Your instructions
Exclude the pictures, then repeat the remaining data exactly.

Stored data
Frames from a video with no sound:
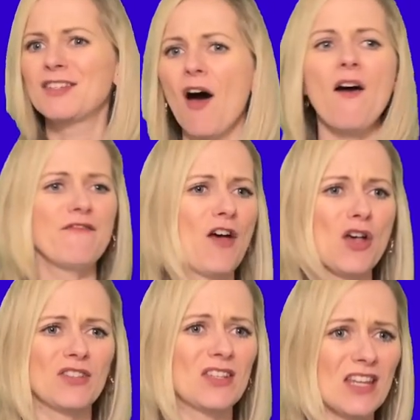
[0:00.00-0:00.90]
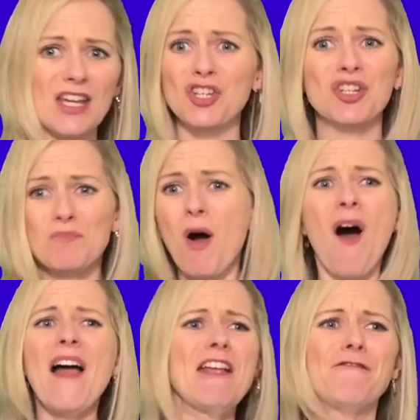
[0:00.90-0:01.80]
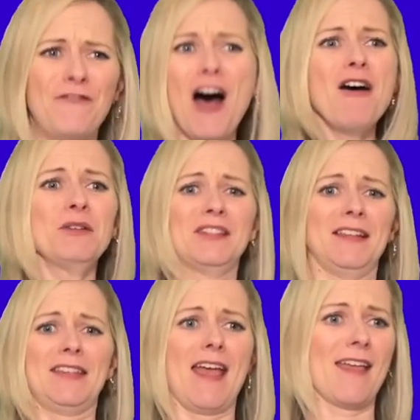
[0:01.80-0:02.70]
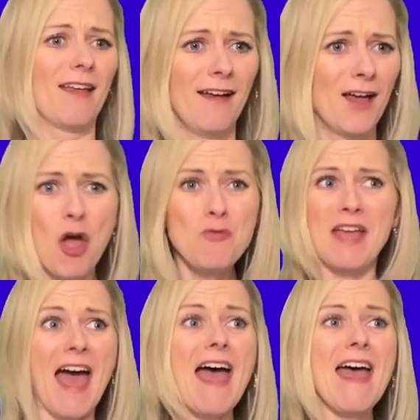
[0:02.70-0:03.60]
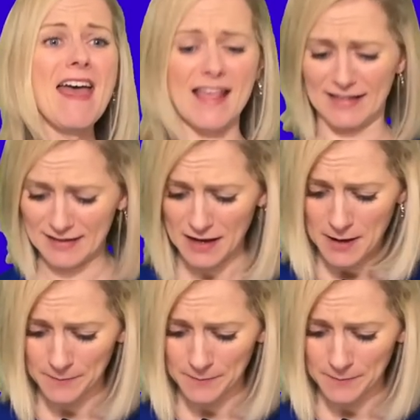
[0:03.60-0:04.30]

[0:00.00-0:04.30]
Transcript: Diversity, schmiversity. Who cares?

Completed exercise
Frames from a video with no sound:
[0:00.00-0:00.90]
[0:00.90-0:01.80]
[0:01.80-0:02.70]
[0:02.70-0:03.60]
[0:03.60-0:04.30]

[0:00.00-0:04.30]
Transcript: Diversity, schmiversity. Who cares?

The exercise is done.